The BGA is sad to announce that Gerwyn Price, formerly of the BRE Geotechnics Division, and Founder and Director of the I&M firm, CMCS, has died at his home in Wales, aged 87.
Gerwyn was a great scientist, engineer and entrepreneur. He joined BRE (BRS at it was then) Geotechnics in 1968/9 from the Mining Research Establishment, aged just over 30, where he started in Bob Cooke’s section to work on pile behaviour and was soon introducing new instrumentation. The first record for him on the BRE Geotechnics literature database is a report on marine pile tests dated 1970. Over the years the database lists some 87 papers and reports for which he was an author.
Gerwyn worked at BRE for 23 years, becoming head of a dedicated Monitoring Section and pioneering geotechnical monitoring techniques, including taking the Electrolevel out of the lab and applying it to many different places and situations, realising the potential of its accuracy. In the early 1990s he installed monitoring systems for monitoring movement of the Mansion House in the City of London, which was being affected by tunnelling activity needed for the construction of the Docklands Light Railway.
In 1993, Gerwyn left BRE to set up his own I&M company, CMCS. Since its formation Gerwyn led CMCS to carry out a diverse range of projects from large infrastructure monitoring projects like the Jubilee Line Extension Project contracts 102 & 104, the Second Severn Crossing and the Channel Tunnel Rail Link to historic buildings like the Leaning Tower of Piza and Castel del Ovo in Naples.
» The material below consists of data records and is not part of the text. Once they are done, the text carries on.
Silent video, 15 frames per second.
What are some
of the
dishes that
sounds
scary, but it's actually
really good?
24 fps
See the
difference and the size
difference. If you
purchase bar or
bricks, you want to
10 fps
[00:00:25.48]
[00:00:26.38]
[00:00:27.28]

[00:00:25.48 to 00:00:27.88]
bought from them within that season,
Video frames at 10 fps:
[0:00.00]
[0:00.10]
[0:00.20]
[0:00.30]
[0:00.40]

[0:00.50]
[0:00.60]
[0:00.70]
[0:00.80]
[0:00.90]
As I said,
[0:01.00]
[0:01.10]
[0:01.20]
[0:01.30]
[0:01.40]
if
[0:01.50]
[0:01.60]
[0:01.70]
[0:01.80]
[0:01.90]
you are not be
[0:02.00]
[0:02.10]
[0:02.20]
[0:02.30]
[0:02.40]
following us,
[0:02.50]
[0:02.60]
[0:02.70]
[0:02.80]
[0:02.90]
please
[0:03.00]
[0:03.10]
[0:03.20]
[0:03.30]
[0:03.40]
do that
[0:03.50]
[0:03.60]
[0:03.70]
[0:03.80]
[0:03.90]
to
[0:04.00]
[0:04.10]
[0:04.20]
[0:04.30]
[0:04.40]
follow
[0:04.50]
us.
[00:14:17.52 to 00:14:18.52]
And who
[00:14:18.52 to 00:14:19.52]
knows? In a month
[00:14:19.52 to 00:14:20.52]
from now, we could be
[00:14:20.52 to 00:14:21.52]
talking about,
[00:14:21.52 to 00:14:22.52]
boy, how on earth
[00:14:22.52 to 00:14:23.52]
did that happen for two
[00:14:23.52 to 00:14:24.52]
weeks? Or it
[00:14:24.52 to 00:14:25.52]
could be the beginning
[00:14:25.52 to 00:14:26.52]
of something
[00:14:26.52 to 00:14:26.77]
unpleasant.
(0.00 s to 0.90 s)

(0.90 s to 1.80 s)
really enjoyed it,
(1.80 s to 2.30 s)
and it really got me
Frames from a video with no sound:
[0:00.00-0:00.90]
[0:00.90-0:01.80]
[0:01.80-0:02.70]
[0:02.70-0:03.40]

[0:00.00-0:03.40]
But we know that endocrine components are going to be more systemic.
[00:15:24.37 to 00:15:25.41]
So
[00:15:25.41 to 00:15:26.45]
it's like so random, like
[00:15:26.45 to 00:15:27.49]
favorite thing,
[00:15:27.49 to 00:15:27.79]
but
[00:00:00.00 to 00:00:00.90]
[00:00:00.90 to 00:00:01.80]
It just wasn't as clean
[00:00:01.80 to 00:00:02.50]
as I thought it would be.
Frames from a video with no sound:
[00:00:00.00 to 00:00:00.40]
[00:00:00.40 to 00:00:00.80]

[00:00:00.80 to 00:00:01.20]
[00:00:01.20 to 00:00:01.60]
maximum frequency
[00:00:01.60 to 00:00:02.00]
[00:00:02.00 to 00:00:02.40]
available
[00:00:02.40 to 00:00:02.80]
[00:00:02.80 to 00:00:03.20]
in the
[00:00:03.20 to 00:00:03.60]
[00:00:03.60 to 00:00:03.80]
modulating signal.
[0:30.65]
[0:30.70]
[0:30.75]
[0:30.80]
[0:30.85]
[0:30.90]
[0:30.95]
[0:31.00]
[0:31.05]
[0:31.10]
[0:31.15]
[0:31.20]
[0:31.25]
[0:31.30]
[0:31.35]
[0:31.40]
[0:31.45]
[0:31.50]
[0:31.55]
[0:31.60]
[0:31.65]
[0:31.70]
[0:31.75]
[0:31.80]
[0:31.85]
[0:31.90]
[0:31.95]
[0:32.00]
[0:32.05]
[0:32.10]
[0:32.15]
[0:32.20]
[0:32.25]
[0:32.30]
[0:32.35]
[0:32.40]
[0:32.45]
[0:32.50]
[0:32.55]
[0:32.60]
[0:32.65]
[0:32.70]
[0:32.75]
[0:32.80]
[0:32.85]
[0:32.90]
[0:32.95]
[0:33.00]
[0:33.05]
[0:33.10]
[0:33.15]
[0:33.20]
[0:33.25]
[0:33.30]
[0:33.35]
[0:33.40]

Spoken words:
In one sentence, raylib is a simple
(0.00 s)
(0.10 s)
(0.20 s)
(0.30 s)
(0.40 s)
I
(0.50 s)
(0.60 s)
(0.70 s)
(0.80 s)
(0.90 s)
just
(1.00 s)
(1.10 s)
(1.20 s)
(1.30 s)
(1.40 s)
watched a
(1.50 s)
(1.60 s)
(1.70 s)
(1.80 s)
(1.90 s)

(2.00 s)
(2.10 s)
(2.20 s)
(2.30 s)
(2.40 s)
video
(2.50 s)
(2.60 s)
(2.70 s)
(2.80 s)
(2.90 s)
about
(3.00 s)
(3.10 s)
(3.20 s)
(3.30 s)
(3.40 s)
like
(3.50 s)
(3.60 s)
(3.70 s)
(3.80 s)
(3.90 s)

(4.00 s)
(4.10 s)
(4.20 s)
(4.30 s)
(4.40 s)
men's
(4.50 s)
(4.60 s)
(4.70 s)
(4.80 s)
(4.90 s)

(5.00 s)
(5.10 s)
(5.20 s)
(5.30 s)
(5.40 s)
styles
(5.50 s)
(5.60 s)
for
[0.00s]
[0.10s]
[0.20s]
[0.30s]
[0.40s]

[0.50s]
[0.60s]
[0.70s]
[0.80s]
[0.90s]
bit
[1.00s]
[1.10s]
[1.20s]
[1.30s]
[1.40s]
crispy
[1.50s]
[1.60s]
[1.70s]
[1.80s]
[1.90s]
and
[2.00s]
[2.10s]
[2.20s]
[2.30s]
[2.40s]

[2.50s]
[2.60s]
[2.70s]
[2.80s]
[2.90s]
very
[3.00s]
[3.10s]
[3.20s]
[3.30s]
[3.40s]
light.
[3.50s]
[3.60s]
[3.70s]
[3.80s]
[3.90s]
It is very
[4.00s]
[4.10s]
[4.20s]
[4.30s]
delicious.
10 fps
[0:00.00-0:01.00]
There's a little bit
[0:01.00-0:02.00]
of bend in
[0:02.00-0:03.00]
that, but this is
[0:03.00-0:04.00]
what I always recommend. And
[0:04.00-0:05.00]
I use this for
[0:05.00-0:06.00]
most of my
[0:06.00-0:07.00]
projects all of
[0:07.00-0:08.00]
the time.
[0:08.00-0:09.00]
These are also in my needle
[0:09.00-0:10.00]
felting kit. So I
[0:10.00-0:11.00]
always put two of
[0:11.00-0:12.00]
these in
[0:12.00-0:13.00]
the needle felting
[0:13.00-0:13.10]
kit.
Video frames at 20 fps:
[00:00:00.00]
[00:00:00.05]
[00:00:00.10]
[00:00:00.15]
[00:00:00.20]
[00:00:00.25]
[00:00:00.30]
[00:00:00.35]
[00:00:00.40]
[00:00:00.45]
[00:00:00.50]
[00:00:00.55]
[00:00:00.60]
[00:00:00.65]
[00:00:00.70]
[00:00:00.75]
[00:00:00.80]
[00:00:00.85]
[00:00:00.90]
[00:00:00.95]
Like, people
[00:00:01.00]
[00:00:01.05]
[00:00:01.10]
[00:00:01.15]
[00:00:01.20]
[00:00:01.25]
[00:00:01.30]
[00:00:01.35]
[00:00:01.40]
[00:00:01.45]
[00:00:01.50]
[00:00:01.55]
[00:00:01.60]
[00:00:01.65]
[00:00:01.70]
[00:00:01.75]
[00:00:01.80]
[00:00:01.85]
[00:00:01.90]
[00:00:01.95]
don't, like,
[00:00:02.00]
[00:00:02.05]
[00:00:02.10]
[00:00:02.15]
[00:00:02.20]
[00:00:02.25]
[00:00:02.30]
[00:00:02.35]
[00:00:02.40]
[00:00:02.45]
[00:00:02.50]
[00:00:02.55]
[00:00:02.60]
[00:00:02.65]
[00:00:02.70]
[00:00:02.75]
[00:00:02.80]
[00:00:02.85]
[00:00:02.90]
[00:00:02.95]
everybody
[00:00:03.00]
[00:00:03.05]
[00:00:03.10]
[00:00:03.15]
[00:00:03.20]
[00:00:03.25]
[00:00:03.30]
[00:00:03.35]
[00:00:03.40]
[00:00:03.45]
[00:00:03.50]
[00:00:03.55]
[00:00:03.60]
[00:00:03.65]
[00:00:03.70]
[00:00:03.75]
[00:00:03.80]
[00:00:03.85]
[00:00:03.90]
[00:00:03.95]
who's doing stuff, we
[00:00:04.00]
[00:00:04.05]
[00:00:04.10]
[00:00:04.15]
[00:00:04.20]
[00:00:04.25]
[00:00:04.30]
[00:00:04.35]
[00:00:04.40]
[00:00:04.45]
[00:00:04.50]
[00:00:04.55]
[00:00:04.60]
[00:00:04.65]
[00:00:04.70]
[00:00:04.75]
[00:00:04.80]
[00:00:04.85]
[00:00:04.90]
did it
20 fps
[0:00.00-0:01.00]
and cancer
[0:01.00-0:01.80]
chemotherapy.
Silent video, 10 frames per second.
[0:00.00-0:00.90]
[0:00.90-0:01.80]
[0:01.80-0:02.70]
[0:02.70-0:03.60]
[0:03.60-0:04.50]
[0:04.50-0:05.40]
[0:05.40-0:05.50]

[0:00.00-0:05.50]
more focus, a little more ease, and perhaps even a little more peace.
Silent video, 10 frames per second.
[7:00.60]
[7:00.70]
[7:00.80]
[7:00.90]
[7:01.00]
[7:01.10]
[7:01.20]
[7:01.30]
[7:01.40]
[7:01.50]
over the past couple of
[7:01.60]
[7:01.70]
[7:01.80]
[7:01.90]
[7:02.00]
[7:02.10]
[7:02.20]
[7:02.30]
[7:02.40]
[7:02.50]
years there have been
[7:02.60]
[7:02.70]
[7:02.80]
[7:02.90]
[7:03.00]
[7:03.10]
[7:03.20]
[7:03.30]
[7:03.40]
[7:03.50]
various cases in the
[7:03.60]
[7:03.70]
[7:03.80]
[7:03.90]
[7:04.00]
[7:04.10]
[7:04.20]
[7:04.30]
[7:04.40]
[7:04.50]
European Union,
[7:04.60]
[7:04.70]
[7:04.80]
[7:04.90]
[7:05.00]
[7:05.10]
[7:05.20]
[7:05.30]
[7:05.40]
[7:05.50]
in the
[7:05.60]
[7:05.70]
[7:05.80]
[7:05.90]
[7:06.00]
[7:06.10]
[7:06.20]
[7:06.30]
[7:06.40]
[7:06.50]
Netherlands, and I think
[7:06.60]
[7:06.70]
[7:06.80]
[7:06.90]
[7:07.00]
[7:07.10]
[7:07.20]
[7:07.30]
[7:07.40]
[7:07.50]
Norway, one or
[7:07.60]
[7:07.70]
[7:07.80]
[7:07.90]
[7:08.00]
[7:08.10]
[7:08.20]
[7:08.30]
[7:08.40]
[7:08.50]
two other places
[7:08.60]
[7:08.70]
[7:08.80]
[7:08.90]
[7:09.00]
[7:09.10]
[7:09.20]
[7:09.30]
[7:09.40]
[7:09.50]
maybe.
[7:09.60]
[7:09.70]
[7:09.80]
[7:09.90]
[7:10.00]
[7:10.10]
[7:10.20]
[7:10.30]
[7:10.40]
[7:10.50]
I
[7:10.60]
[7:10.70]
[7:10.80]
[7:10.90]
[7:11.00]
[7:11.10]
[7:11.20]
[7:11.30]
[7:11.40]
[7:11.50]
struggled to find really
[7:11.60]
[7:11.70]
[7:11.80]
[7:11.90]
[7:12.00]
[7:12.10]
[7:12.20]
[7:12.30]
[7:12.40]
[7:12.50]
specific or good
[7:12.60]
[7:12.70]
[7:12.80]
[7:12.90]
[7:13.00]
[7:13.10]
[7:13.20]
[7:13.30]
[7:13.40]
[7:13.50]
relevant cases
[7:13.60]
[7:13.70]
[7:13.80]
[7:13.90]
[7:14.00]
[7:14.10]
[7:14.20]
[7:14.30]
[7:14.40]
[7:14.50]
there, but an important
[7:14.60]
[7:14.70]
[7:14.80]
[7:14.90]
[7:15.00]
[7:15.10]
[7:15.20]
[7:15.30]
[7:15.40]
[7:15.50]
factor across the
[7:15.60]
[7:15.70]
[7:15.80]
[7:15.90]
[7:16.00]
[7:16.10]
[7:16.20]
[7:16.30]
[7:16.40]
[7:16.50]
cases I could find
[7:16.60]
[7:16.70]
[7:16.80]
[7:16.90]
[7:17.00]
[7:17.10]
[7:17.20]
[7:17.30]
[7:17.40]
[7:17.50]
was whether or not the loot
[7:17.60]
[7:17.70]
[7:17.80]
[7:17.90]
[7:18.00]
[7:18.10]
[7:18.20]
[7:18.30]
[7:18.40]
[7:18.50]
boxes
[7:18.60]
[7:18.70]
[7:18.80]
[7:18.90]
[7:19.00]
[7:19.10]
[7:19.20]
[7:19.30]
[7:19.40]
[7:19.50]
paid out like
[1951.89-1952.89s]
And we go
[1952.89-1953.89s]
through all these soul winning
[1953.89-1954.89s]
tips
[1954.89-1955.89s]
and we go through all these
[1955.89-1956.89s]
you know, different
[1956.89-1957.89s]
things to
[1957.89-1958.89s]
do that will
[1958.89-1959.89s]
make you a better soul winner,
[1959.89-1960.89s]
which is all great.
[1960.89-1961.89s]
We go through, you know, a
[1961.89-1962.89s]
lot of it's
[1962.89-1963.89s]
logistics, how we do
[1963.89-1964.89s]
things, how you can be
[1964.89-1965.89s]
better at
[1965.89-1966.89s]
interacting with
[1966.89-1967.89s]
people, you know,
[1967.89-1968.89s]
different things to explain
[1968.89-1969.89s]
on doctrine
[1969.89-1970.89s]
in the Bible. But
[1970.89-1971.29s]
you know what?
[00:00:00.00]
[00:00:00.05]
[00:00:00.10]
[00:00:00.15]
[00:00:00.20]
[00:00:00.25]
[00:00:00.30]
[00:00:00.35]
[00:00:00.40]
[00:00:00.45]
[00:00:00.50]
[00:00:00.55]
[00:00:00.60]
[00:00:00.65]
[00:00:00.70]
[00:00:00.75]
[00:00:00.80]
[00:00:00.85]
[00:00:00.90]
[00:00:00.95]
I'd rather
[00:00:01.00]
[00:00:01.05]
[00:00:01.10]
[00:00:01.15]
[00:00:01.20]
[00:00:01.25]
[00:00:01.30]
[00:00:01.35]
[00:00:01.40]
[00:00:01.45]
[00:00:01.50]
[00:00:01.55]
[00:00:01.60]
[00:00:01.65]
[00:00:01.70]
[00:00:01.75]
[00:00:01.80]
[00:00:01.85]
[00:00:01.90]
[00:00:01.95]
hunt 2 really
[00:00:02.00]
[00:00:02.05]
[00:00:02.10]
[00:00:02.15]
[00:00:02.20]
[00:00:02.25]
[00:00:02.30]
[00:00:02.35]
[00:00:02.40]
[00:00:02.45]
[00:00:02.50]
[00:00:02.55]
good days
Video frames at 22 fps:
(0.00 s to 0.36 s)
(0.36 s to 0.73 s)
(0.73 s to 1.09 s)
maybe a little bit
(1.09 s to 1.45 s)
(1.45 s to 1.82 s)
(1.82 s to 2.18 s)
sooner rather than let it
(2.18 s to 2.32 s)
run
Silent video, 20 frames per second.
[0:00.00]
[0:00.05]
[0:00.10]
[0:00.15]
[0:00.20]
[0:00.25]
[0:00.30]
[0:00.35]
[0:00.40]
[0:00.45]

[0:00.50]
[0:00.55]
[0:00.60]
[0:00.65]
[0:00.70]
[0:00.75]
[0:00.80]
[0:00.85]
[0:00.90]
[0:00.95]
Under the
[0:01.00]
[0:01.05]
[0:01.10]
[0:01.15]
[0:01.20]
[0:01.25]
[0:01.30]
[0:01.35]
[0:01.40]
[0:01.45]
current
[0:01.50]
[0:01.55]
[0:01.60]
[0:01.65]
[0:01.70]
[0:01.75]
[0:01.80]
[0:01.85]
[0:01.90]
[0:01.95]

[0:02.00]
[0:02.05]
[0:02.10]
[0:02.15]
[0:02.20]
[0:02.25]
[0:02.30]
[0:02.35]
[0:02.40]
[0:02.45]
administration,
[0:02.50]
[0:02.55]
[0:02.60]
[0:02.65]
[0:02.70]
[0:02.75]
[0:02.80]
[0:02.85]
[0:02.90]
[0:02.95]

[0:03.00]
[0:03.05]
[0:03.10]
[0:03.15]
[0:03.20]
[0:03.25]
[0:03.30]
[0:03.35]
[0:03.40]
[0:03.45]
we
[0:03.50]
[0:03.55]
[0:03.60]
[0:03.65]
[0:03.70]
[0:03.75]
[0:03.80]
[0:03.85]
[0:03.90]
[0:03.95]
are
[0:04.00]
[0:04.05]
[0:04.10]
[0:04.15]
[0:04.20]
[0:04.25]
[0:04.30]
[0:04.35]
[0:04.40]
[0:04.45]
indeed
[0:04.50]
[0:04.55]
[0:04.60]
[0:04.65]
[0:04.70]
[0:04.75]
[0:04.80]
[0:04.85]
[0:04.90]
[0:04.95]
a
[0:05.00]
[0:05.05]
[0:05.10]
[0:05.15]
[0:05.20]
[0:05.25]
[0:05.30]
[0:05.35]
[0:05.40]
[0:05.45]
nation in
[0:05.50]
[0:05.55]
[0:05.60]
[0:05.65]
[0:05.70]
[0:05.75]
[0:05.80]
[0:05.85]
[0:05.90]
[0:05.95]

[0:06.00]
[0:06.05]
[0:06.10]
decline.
While mainly operating in the UK, CMCS also carried out projects in Spain, Italy, The Czech Republic, Canada, The USA, Brazil, Malaysia and Thailand and also supplied equipment to The Pontifical Catholic University of Rio de Janeiro in Brazil for use in China including on the Tianshenqiao Dam, the largest rock filled dam in the world. Gerwyn was always determined to find a way, no matter how difficult the task seemed. He was always full of enthusiasm and energy. He had a great love for his home country Wales.
To the end he still had a lot of projects to do at his home from making bird hangers for the feeders, moulds for a shield he wanted to replicate, to designing a pulley system to stop the sun from coming in on the conservatory window. He was always designing something and coming up with ideas. He was one of a kind, an inspiration to all, and we will greatly miss him.